## Exercise objective
Of the lines in the data below, write out exactly those from the one holding "[00:00:09.00 to 00:00:09.90]" through the one holding "Silent video, 25 frames per second.", both included.

## The records
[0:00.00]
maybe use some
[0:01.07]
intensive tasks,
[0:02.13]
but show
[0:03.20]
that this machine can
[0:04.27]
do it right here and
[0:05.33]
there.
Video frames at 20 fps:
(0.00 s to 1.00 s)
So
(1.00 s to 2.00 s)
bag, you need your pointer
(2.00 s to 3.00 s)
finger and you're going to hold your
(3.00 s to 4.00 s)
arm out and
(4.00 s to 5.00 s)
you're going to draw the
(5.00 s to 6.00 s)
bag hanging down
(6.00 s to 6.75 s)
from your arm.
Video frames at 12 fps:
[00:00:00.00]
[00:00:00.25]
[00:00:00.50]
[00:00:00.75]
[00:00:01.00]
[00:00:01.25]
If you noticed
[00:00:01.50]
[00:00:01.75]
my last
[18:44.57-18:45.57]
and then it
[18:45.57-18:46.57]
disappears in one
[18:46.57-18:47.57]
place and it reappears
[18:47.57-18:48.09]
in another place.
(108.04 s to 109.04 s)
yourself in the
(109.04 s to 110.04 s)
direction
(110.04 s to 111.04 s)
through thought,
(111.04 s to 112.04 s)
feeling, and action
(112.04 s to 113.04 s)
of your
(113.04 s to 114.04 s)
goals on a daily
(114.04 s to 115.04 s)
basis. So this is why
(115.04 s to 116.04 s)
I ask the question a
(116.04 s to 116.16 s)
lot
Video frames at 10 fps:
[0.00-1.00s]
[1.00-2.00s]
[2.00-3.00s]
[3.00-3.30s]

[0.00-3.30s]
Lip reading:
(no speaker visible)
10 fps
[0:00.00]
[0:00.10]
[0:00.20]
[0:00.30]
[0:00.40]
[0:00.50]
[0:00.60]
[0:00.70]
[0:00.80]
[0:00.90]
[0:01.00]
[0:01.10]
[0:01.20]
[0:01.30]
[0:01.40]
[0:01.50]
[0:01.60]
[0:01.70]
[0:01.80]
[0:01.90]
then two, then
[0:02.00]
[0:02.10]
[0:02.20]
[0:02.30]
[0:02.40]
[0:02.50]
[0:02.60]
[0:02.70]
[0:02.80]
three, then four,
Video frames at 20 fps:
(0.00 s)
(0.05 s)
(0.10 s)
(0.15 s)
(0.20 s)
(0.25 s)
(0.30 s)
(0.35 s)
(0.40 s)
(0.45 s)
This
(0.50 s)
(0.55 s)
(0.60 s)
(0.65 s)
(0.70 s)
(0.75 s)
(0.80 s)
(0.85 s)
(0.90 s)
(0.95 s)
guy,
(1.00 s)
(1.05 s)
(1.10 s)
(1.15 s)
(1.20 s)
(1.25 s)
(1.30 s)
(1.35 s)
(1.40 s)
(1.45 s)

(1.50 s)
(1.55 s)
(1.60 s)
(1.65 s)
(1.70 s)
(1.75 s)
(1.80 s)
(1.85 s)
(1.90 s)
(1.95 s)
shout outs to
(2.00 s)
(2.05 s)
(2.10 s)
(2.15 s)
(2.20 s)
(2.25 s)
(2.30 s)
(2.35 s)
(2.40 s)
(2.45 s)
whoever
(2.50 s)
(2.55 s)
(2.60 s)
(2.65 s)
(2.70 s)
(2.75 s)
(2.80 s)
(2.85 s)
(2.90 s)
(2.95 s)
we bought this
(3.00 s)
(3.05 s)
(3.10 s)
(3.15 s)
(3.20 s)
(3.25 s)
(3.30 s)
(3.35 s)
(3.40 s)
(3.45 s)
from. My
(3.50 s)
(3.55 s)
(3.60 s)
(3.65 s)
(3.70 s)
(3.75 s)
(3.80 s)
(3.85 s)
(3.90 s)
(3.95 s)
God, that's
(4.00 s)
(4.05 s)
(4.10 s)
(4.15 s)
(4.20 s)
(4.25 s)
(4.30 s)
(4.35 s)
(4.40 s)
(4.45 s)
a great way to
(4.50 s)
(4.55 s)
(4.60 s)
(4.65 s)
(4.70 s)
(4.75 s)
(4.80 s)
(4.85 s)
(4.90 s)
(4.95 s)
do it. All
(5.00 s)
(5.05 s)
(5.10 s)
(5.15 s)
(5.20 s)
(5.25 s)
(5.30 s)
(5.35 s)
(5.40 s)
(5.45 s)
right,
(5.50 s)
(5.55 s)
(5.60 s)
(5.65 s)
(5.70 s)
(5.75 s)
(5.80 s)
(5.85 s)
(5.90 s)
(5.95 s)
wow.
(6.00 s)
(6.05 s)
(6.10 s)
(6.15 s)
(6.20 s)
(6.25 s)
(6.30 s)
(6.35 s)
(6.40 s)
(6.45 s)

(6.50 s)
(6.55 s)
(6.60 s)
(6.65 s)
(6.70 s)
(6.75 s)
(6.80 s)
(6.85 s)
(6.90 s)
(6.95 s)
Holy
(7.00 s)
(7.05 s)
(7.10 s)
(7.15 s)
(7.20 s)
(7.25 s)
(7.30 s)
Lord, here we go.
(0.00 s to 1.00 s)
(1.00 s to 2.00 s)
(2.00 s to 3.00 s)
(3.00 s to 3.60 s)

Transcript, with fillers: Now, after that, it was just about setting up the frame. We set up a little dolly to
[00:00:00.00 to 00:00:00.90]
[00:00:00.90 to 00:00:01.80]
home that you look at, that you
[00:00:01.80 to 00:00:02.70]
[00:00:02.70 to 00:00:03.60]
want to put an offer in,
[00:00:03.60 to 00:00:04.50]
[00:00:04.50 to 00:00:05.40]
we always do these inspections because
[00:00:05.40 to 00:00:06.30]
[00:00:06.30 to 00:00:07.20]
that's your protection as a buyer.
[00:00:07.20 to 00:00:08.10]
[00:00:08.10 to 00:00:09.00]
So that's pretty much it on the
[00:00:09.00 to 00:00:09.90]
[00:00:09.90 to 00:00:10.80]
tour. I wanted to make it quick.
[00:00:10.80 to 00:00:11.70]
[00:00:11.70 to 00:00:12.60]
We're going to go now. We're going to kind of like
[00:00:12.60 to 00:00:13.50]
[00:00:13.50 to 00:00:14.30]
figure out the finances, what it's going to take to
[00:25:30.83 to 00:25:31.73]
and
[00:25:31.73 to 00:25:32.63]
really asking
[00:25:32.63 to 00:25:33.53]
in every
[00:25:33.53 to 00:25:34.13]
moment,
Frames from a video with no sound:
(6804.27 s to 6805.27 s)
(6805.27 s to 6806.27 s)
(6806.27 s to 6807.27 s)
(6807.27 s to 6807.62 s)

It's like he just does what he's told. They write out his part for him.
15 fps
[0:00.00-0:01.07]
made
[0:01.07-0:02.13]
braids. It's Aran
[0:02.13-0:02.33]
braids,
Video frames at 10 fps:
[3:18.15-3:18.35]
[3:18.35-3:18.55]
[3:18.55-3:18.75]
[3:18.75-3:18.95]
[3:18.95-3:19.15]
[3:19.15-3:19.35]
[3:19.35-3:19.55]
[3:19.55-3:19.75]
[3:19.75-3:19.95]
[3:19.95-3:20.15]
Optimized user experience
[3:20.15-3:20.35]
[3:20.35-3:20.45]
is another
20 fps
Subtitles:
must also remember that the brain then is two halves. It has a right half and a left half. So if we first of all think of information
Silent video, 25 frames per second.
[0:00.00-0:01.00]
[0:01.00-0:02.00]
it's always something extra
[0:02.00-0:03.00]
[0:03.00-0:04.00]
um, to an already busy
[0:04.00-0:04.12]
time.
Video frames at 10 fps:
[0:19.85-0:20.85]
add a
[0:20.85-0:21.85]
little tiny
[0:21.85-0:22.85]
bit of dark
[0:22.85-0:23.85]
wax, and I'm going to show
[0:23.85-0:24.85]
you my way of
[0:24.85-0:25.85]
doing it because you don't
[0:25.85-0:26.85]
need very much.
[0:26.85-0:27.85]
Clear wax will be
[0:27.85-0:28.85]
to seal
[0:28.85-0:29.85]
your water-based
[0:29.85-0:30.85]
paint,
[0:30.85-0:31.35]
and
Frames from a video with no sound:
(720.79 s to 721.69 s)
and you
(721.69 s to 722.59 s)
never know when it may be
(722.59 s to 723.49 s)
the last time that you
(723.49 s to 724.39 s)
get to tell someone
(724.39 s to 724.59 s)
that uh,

## Completed task
[00:00:09.00 to 00:00:09.90]
[00:00:09.90 to 00:00:10.80]
tour. I wanted to make it quick.
[00:00:10.80 to 00:00:11.70]
[00:00:11.70 to 00:00:12.60]
We're going to go now. We're going to kind of like
[00:00:12.60 to 00:00:13.50]
[00:00:13.50 to 00:00:14.30]
figure out the finances, what it's going to take to
[00:25:30.83 to 00:25:31.73]
and
[00:25:31.73 to 00:25:32.63]
really asking
[00:25:32.63 to 00:25:33.53]
in every
[00:25:33.53 to 00:25:34.13]
moment,
Frames from a video with no sound:
(6804.27 s to 6805.27 s)
(6805.27 s to 6806.27 s)
(6806.27 s to 6807.27 s)
(6807.27 s to 6807.62 s)

It's like he just does what he's told. They write out his part for him.
15 fps
[0:00.00-0:01.07]
made
[0:01.07-0:02.13]
braids. It's Aran
[0:02.13-0:02.33]
braids,
Video frames at 10 fps:
[3:18.15-3:18.35]
[3:18.35-3:18.55]
[3:18.55-3:18.75]
[3:18.75-3:18.95]
[3:18.95-3:19.15]
[3:19.15-3:19.35]
[3:19.35-3:19.55]
[3:19.55-3:19.75]
[3:19.75-3:19.95]
[3:19.95-3:20.15]
Optimized user experience
[3:20.15-3:20.35]
[3:20.35-3:20.45]
is another
20 fps
Subtitles:
must also remember that the brain then is two halves. It has a right half and a left half. So if we first of all think of information
Silent video, 25 frames per second.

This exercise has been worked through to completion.